We do have a fundamental hunger for faith of some sort. And if that hunger goes unsated, the results are truly horrifying. The GND, as awful as it is, and despite efforts to send it down the memory hole, is not nearly as heinous as the already faded story of the New York and Virginia late-term/near birth abortion laws. The President hitched his re-election wagon to just how horrible those laws are in the SOTU, and I think it was a smart move. This story must not fade, as uncomfortable as it is. It is a stark reminder of what happens when we attempt to unhitch our wagon from faith.
At First Things this past week, Wesley J. Smith wrote of the philosophical underpinnings that give some leave to consider such things as reasonable
Princeton University’s Peter Singer is the most famous such advocate. A crass utilitarian, he argues that “being human” doesn’t have any moral import. The question of value rather depends on whether an individual exhibits the cognitive traits of a “person” over time, such as self-awareness. In this view, some human beings are non-persons—an invidious category that includes the unborn, infants, the profoundly cognitively disabled, and those who have lost their personhood through illness or injury.
Think about how fundamentally opposed that is to being even American. After all, are we not “endowed by our Creator?“
The term “Creator” is invoked in the Declaration in part to support the use of the term “inalienable.” That is to say if the world is created that way we simply cannot change it – it is beyond us and out of our hands. There are things beyond our ken. Our humanity is set by our creation, not by our functionality, yet here is Dr. Singer attempting to determine just what is and is not “human.” This, then, is what happens when we step away from faith – we attempt to make ourselves God. This is also apparent in the overwhelming arrogance evident in the GND.
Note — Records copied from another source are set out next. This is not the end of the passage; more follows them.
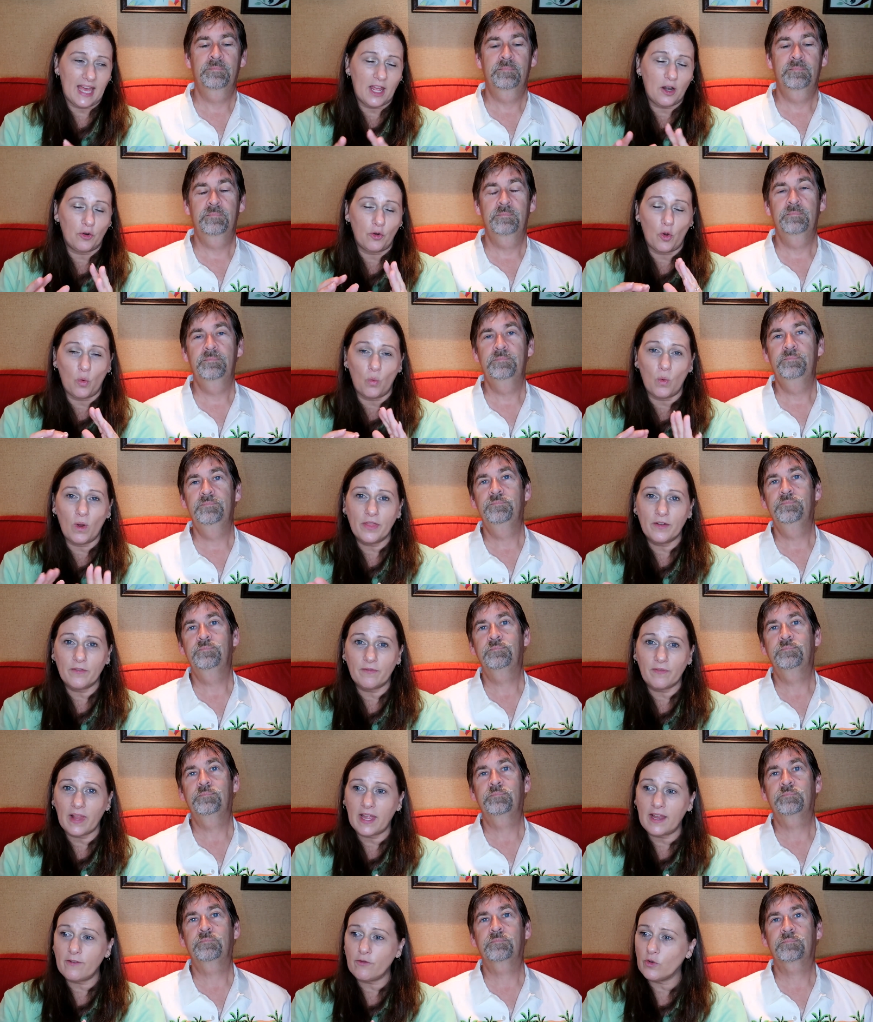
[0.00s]
Speaker 1: I don't know what the
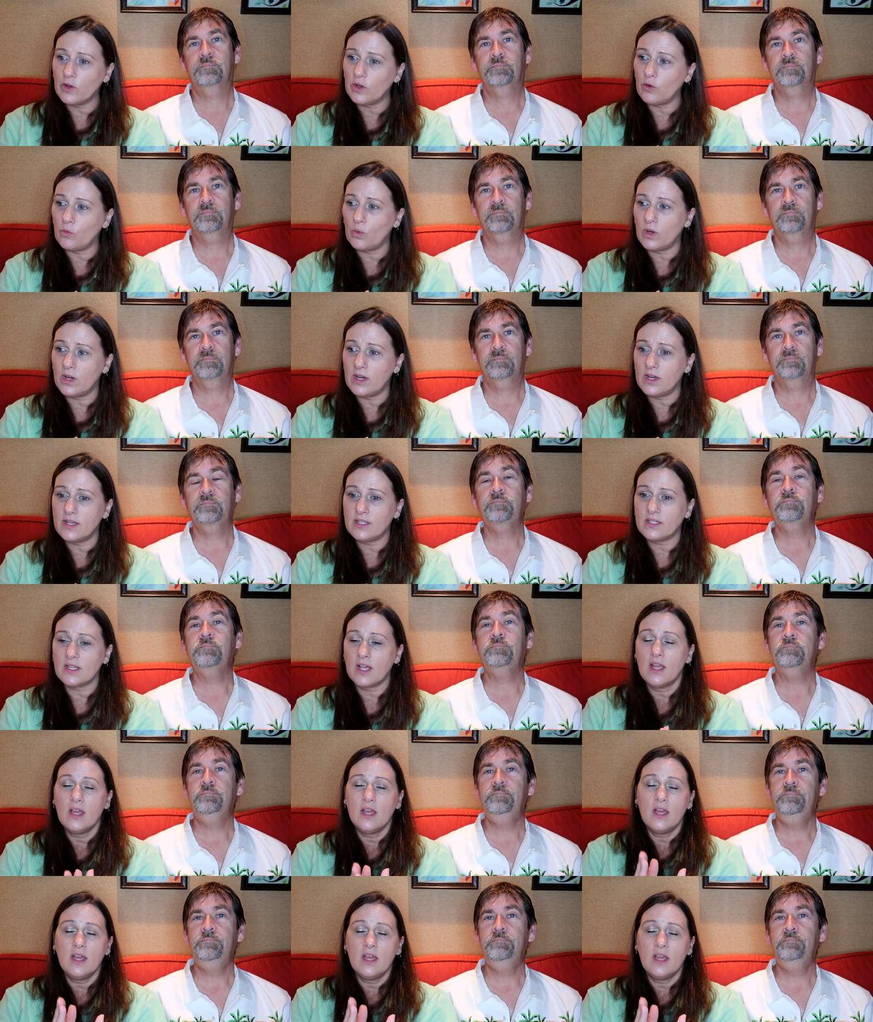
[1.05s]
flavoring was,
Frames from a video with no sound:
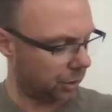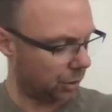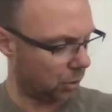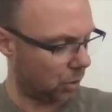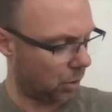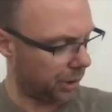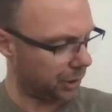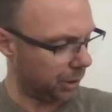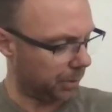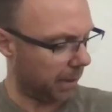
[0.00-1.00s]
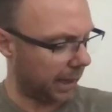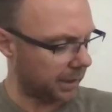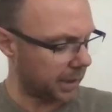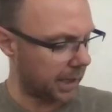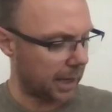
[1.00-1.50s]
your question,
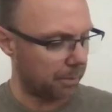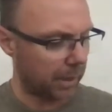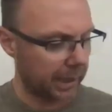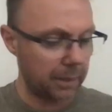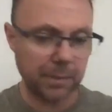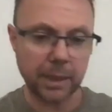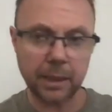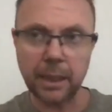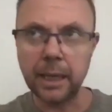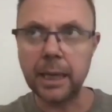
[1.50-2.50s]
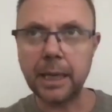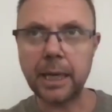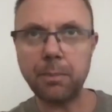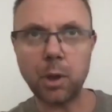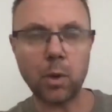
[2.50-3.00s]
Matt. But keep the
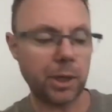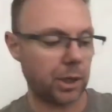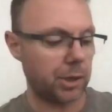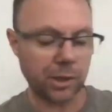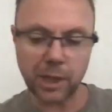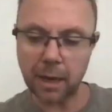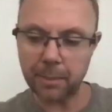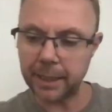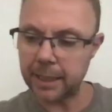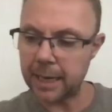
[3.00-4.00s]
questions coming.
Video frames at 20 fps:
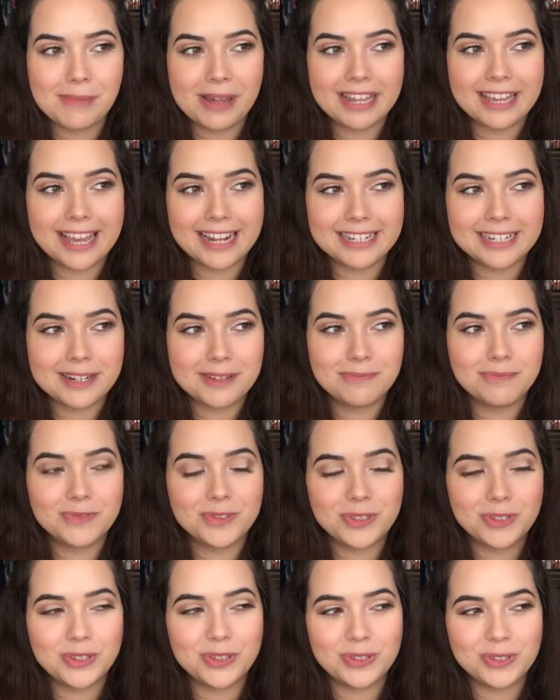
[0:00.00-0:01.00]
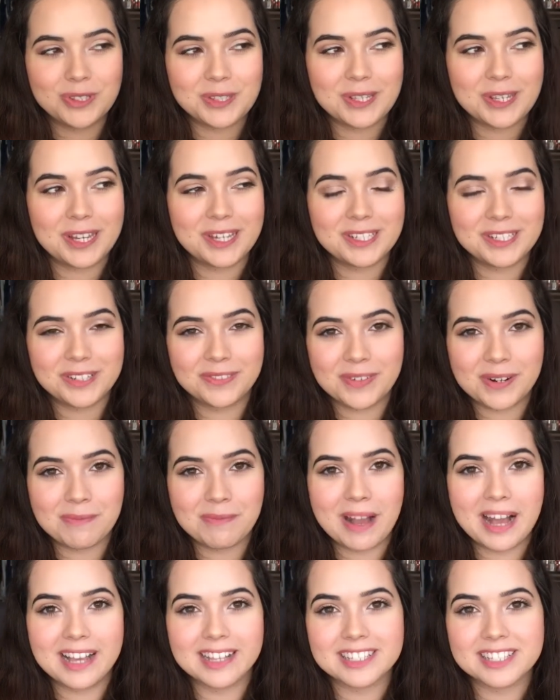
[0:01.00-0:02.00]
but I ended up using a different
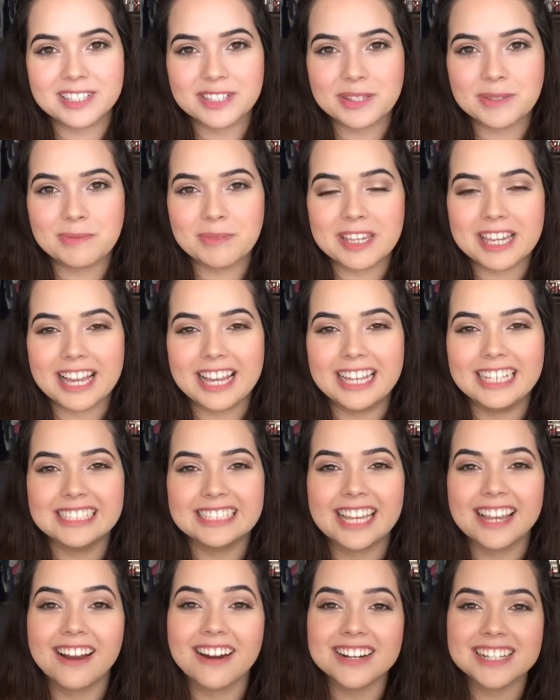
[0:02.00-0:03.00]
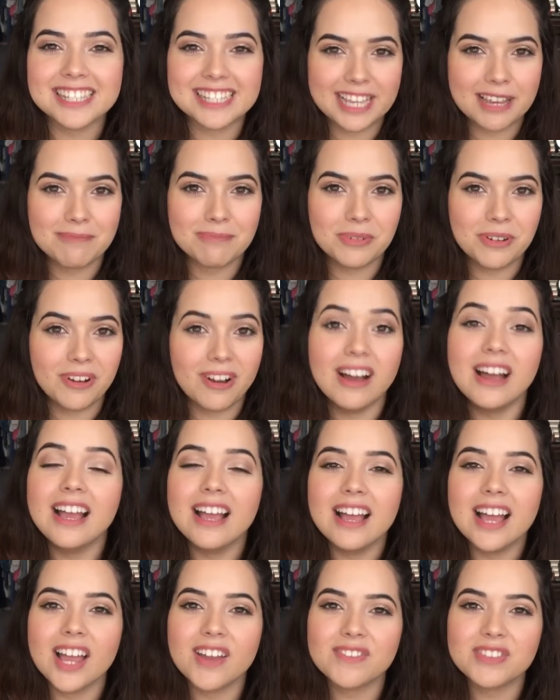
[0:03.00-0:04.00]
mask just because I got a sample
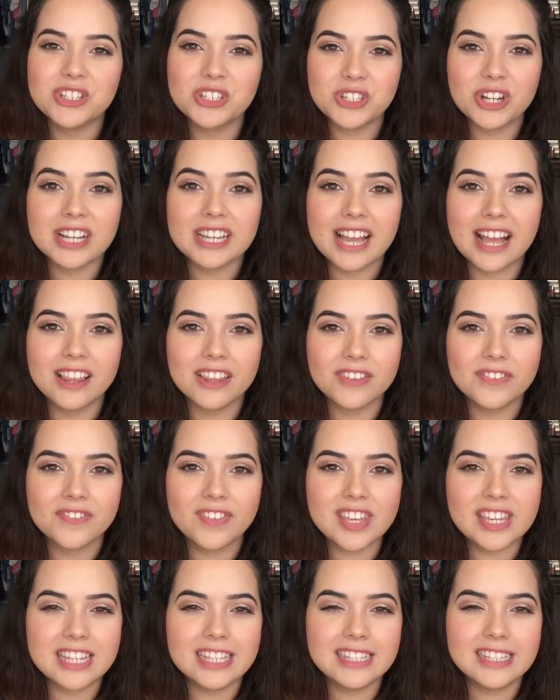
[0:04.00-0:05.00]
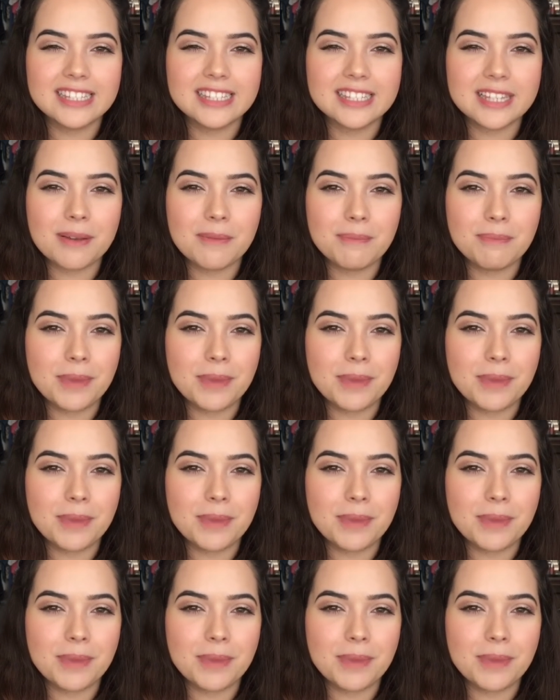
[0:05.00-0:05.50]
of the Drunk Elephant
I am reminded of Isaiah 55:8-9:
“For my thoughts are not your thoughts,
neither are your ways my ways,”
declares the Lord
“As the heavens are higher than the earth,
so are my ways higher than your ways
and my thoughts than your thoughts.
When we forget that very essential thing we see the results – coercion, infanticide, and worse. This Sunday morning, as I attend church, I will seek to remind myself that I am not God, that I am subject to God, that there is so much of God that I simply cannot understand.